Davutoğlu, Erdoğan’ın AK Parti genel başkanlığı döneminde kullandığı parti teşkilatına ilişkin yetkilerin, kendisinden alınarak MKYK’ya geri verildiği toplantıyı hatırlatarak kendisine “AKP genel başkanı ol ama başkanlık yapma, başbakan ol ama başbakanlık yapma” mesajı verildiğini söyledi. Bu durumu hayatının hiçbir döneminde kabul etmeyeceğini belirten Davutoğlu “’düşük profilli başbakan ol’ dediler ancak ‘ne Türkiye bunu kaldırabilir ne de ben’ dedim” ifadesini kullandı.
Başbakanlık yaptığı dönemde yaşanan “MİT tırları” operasyonuna da değinen Davutoğlu, “Suriye’ye dışarıdan sokulan DAEŞ mensuplarını görmemek için bizim Bayırbucak Türkmenleri’ne gönderdiğimiz yardımları başka türlü göstermeye çalıştılar” dedi.
Davutoğlu, başbakanlıktan istifa ettiği sürece ilişkin “Bugüne kadar en yüksek oyu alan başbakan olarak altı ay sonra istifa ettim” diyerek istifa sürecinde fedakârlık yaptığını, Cumhurbaşkanı ile Başbakan arasında uyumsuzluk olmasını istemediğini söyledi. Davutoğlu istifa gerekçesini şöyle açıkladı:
Merhum Ecevit ile Ahmet Necdet Sezer gibi olmamak için fedakârlık yaptım.

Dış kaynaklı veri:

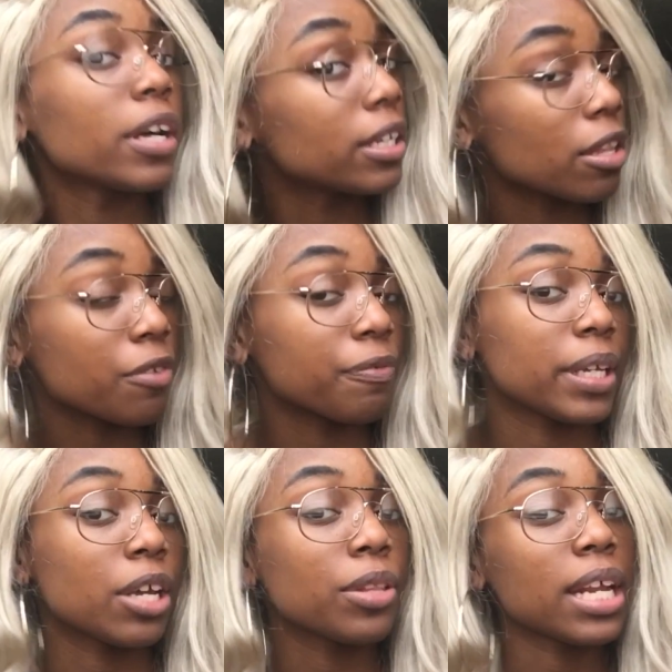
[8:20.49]
another
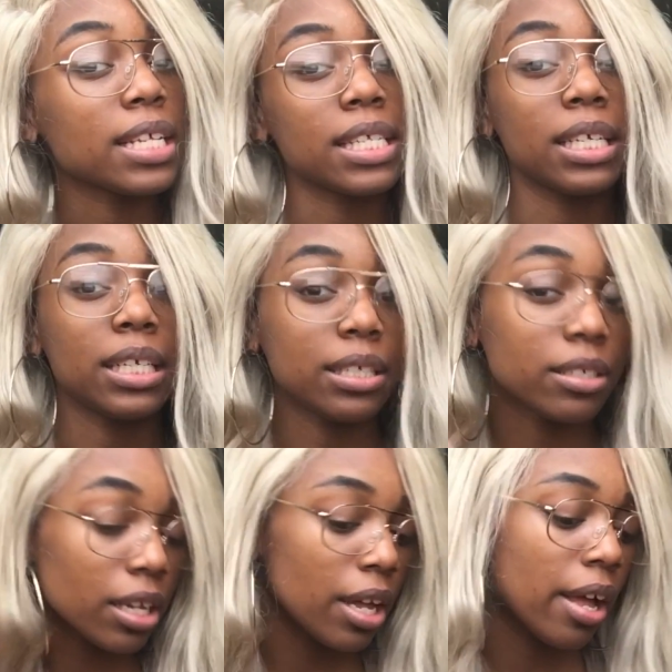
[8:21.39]
video that I seen.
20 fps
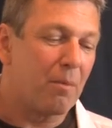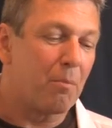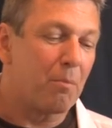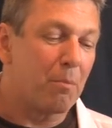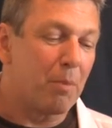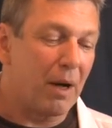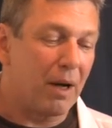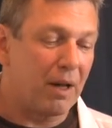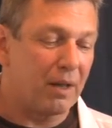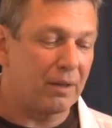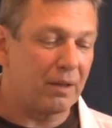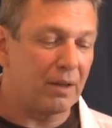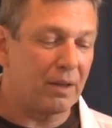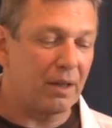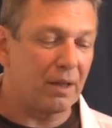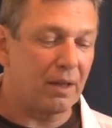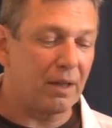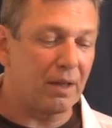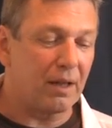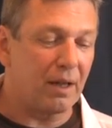But
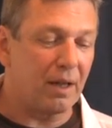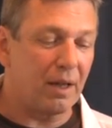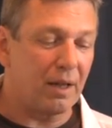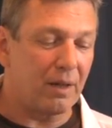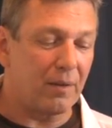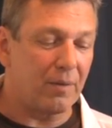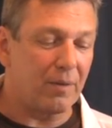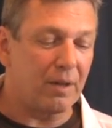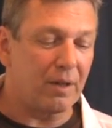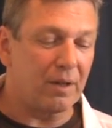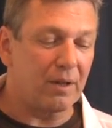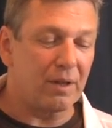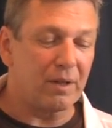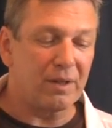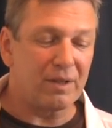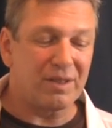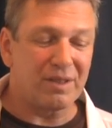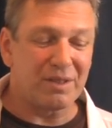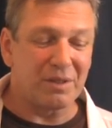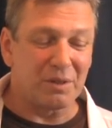
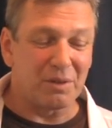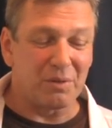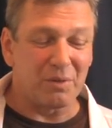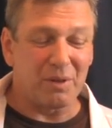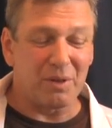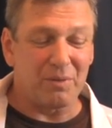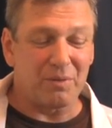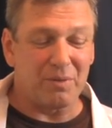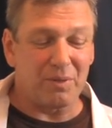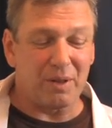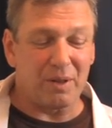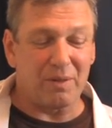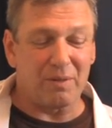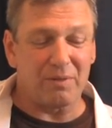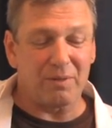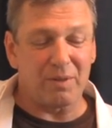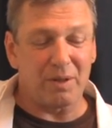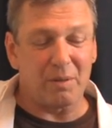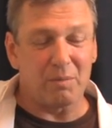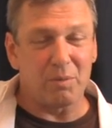so if
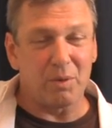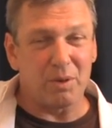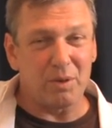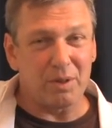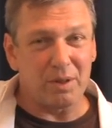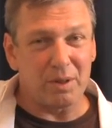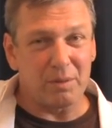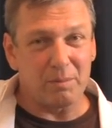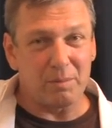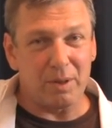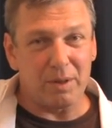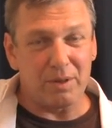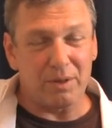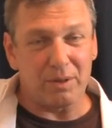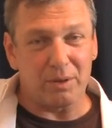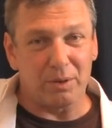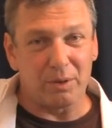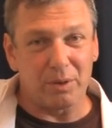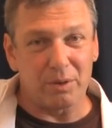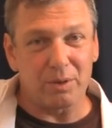they're more than a
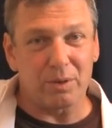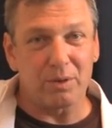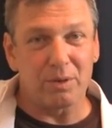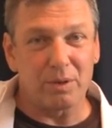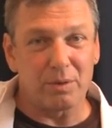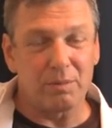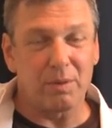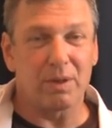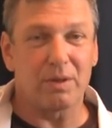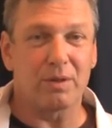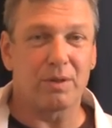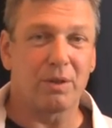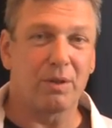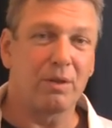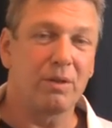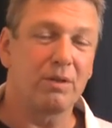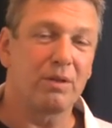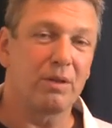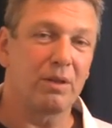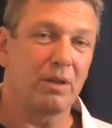month old or 2 months
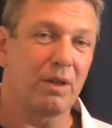old,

AK Parti’den ihraç kararını da değerlendiren Davutoğlu, “İhraç edildiğime üzülmedim, üzüldüğüm şey ihraç talebinin yer aldığı belgede kullanılan kötü dil, kötü Türkçe” derken, AK Parti kadrolarının geldiği noktadan dolayı üzüntü duyduğunu belirtti.
‘DEVLETİ YÖNETENLER ÇOCUKLARINI DEVLETİN İÇİNE SOKMAMALI’
Davutoğlu, “Başbakanlığı bıraktığım süreçte en büyük pay Pelikan çetesi’ne ait” dedi ve “Bunlar bir dosya yayınlıyorlar, altında kimsenin imzası yok ama kim oldukları belli, kimlerin dolaşıma soktuğu belli” dedi. Pelikan çetesinin AKP içerisinde bir virüs gibi yayıldığını ve bu durumun AK Parti’ye ciddi zararlar verdiğini söyledi.
Devlet yöneticilerinin ailelerini, çocuklarını devletin içerisine sokmaması gerektiğini belirten Davutoğlu, ”Devleti bir bina olarak düşünelim, bizler de devlet yöneticileri olarak içeride çocuklarımızla oturuyoruz. Bir deprem olsa ne yaparız? İlk önce çocuklarımızı alıp kaçarız. İşte bu yüzden devleti yönetenler ailelerini, çocuklarını devlette makam sahibi yapmamalıdır” dedi.